* [TASK PROMPT]
Within the records below, find the line with "[00:00:02.30]" and the line with "Transcript: will help", then reproduce exactly those two lines and all lines between them, without any picture.

START MATERIAL FOR THIS TASK

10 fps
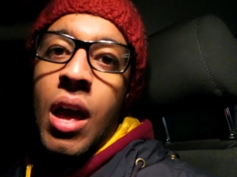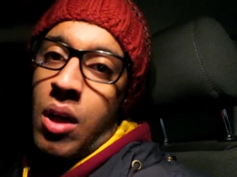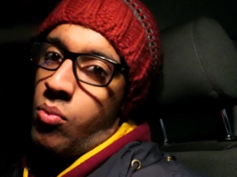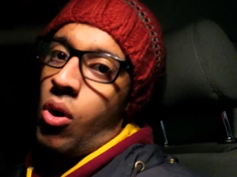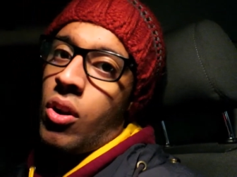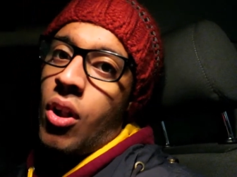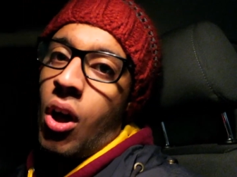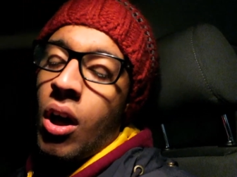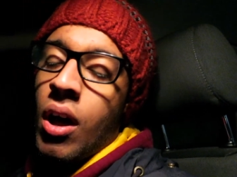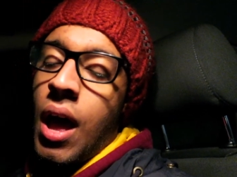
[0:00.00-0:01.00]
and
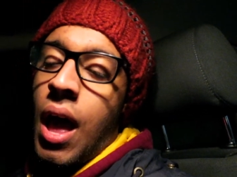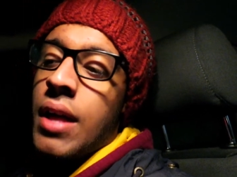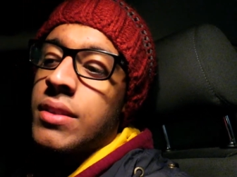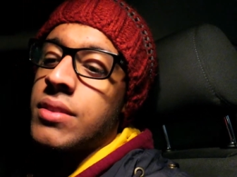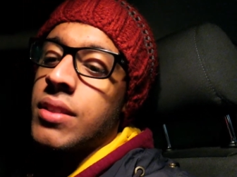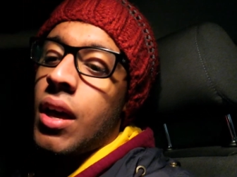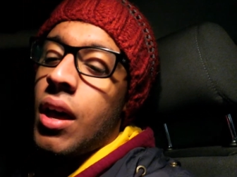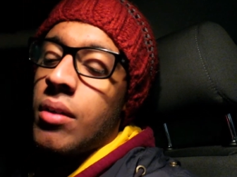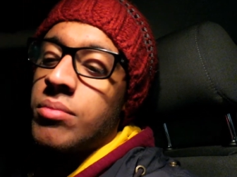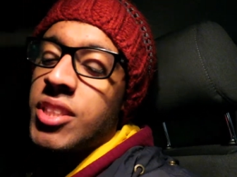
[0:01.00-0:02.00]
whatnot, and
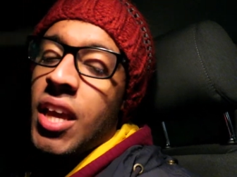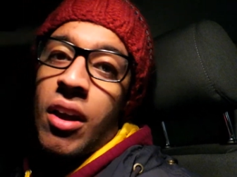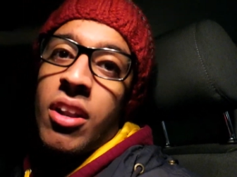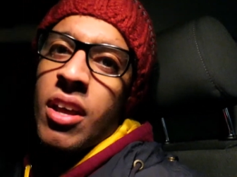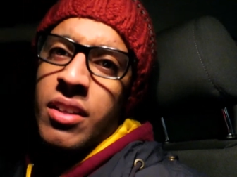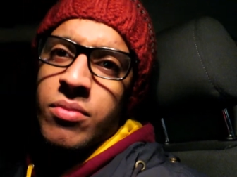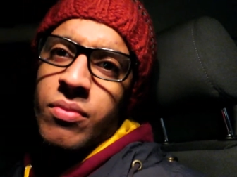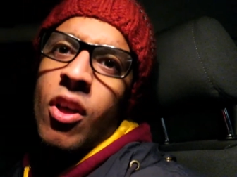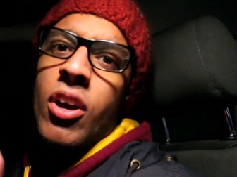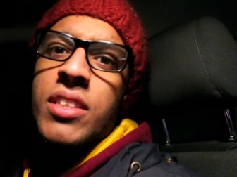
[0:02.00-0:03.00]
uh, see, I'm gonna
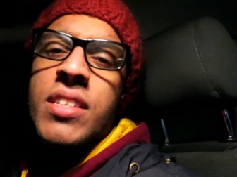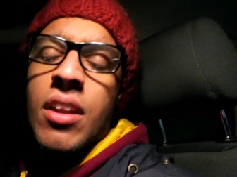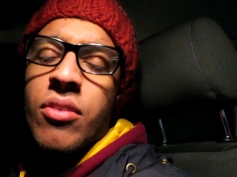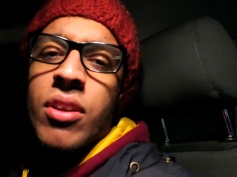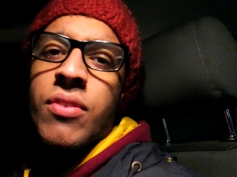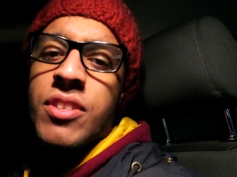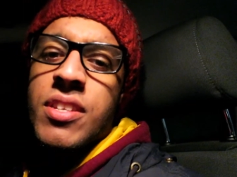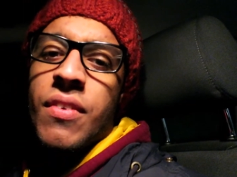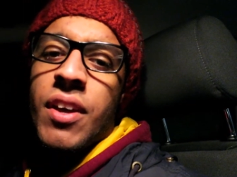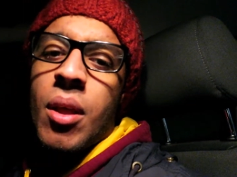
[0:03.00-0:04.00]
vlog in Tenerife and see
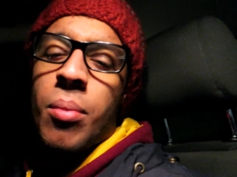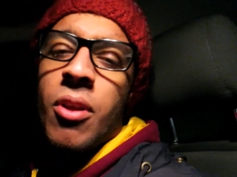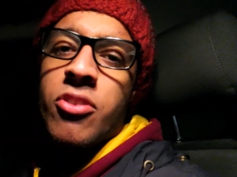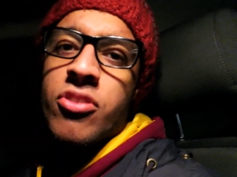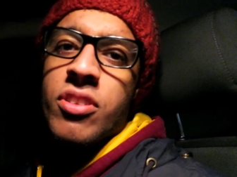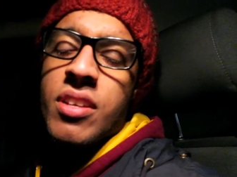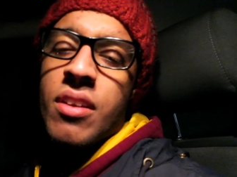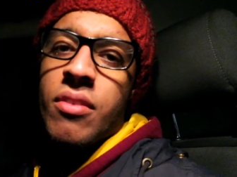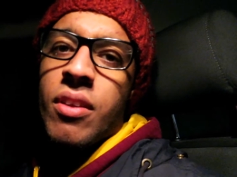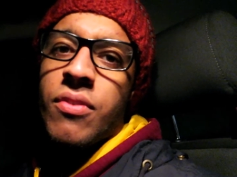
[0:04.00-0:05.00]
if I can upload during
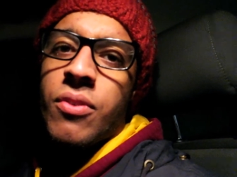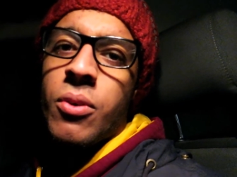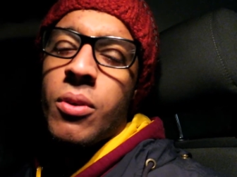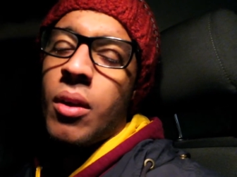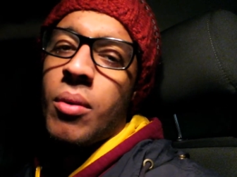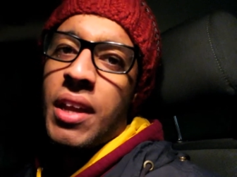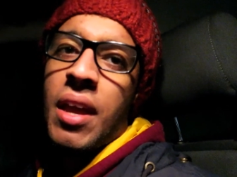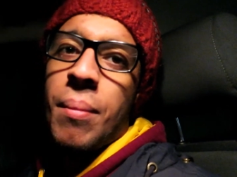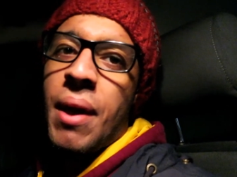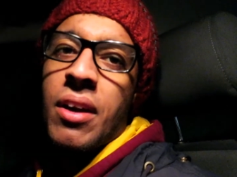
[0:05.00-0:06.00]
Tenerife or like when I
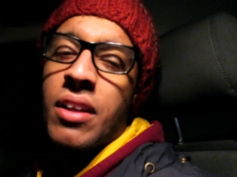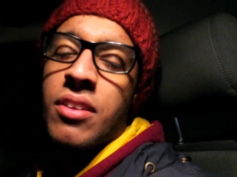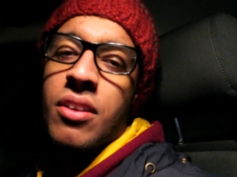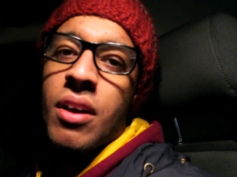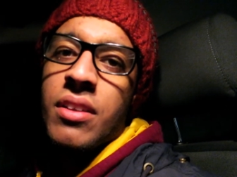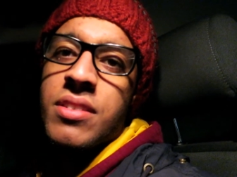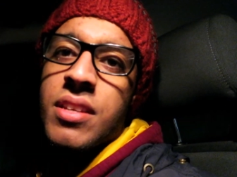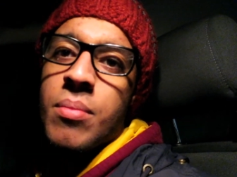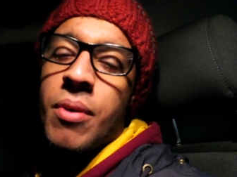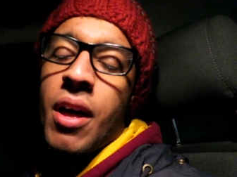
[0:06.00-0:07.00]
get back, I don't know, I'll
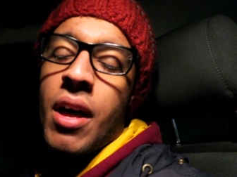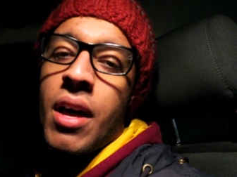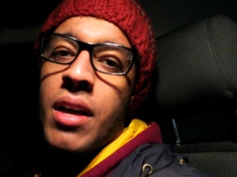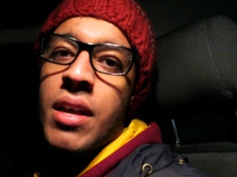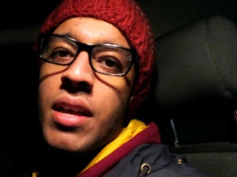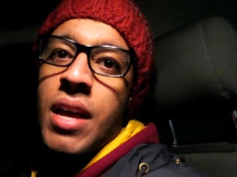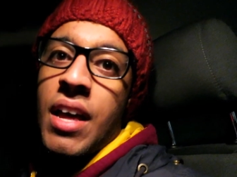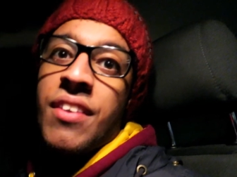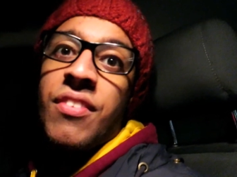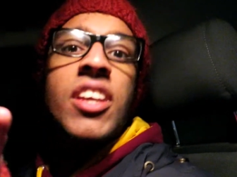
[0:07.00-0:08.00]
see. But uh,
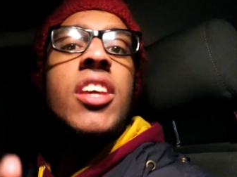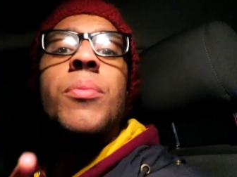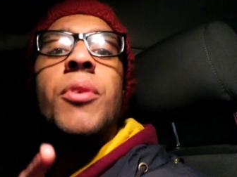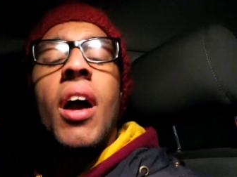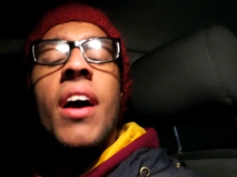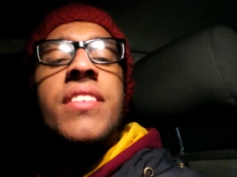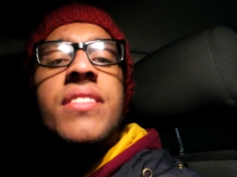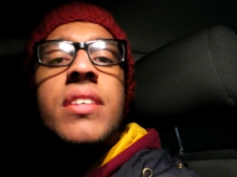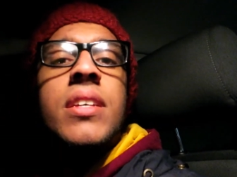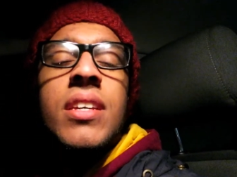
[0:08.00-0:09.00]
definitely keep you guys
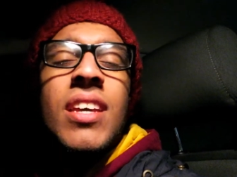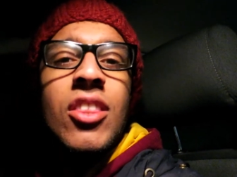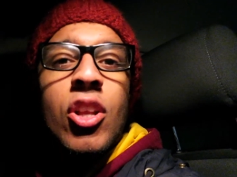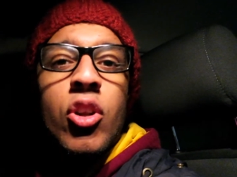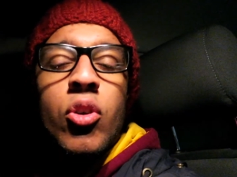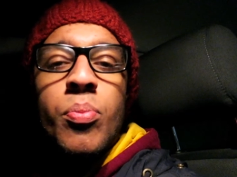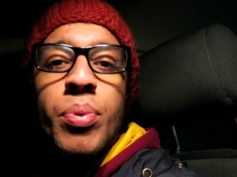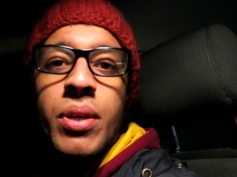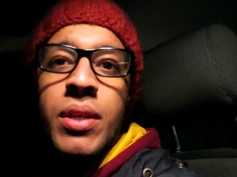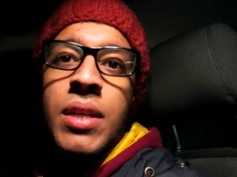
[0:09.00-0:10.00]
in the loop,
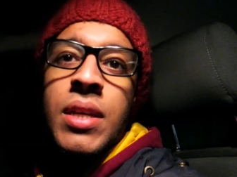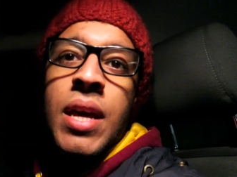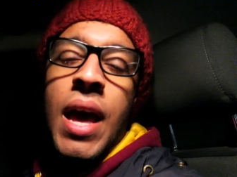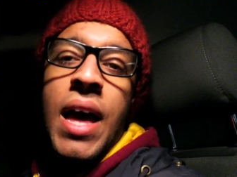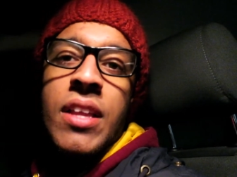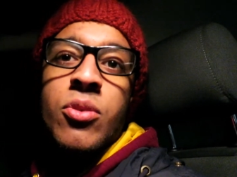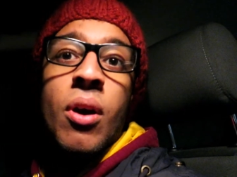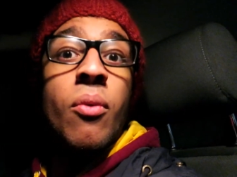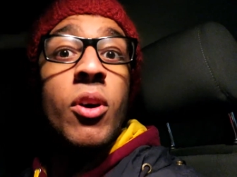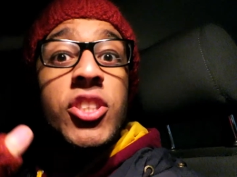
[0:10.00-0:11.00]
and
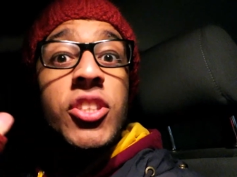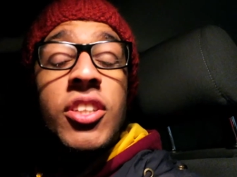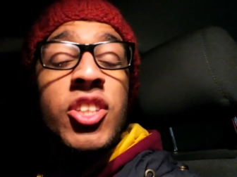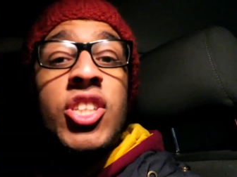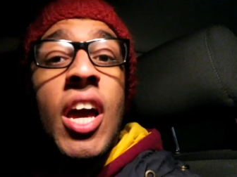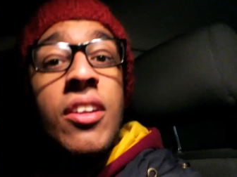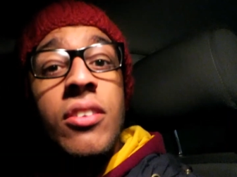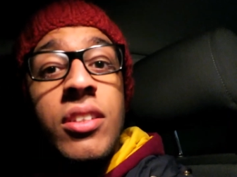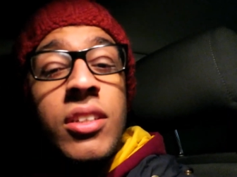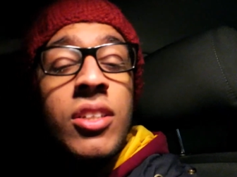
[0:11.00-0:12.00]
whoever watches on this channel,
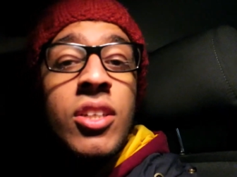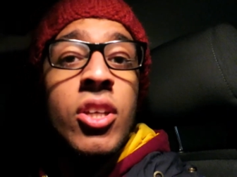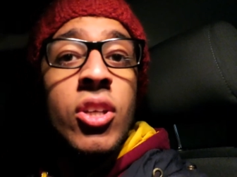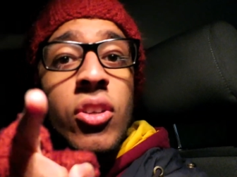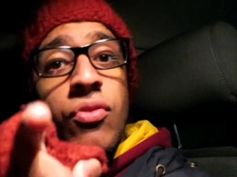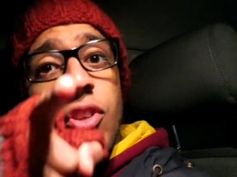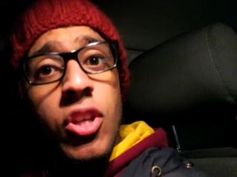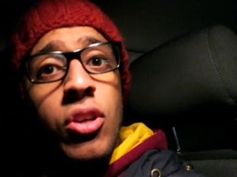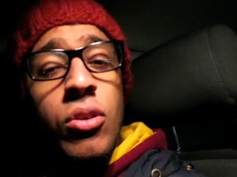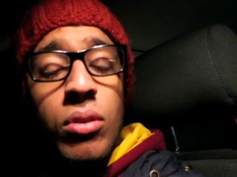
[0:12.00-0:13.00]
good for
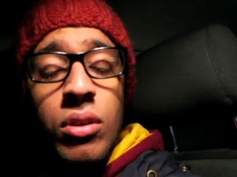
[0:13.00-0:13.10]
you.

END MATERIAL FOR THIS TASK
START MATERIAL FOR THIS TASK

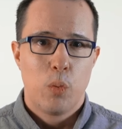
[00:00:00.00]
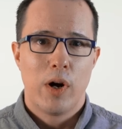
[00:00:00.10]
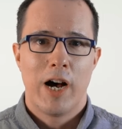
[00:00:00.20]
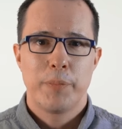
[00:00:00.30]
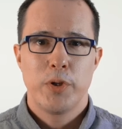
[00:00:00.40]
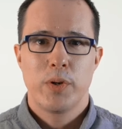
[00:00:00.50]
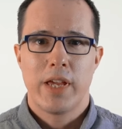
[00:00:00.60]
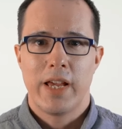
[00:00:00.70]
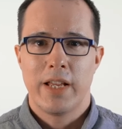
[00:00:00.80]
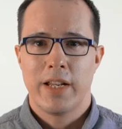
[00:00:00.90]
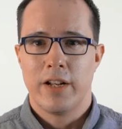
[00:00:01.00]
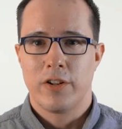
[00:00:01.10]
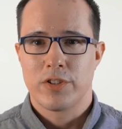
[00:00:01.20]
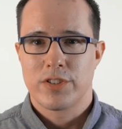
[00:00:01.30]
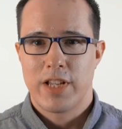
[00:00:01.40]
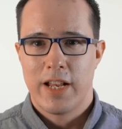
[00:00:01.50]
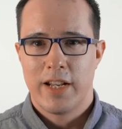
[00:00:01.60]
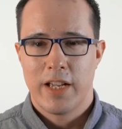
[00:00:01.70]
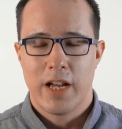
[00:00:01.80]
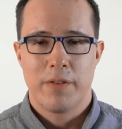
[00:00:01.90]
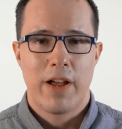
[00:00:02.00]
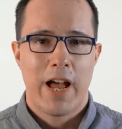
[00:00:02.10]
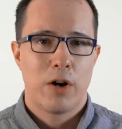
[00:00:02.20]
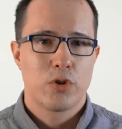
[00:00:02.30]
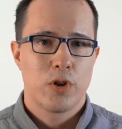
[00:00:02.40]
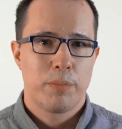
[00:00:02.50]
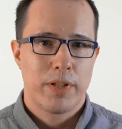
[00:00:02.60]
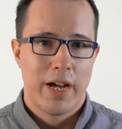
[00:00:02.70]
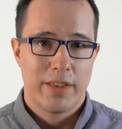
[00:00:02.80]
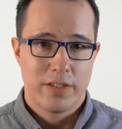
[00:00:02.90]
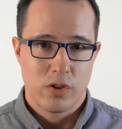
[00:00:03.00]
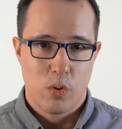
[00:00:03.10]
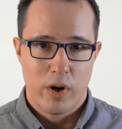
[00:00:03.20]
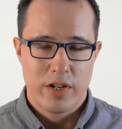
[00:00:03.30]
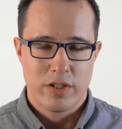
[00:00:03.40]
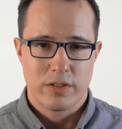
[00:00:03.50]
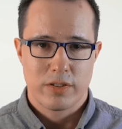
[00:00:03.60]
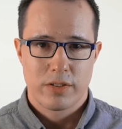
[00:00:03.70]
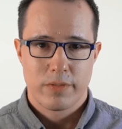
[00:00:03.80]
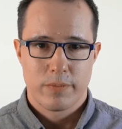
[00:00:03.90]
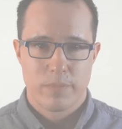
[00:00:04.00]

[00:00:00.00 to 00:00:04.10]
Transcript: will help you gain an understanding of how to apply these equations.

END MATERIAL FOR THIS TASK

* [RESULT OF THIS EXERCISE]
[00:00:02.30]
[00:00:02.40]
[00:00:02.50]
[00:00:02.60]
[00:00:02.70]
[00:00:02.80]
[00:00:02.90]
[00:00:03.00]
[00:00:03.10]
[00:00:03.20]
[00:00:03.30]
[00:00:03.40]
[00:00:03.50]
[00:00:03.60]
[00:00:03.70]
[00:00:03.80]
[00:00:03.90]
[00:00:04.00]

[00:00:00.00 to 00:00:04.10]
Transcript: will help you gain an understanding of how to apply these equations.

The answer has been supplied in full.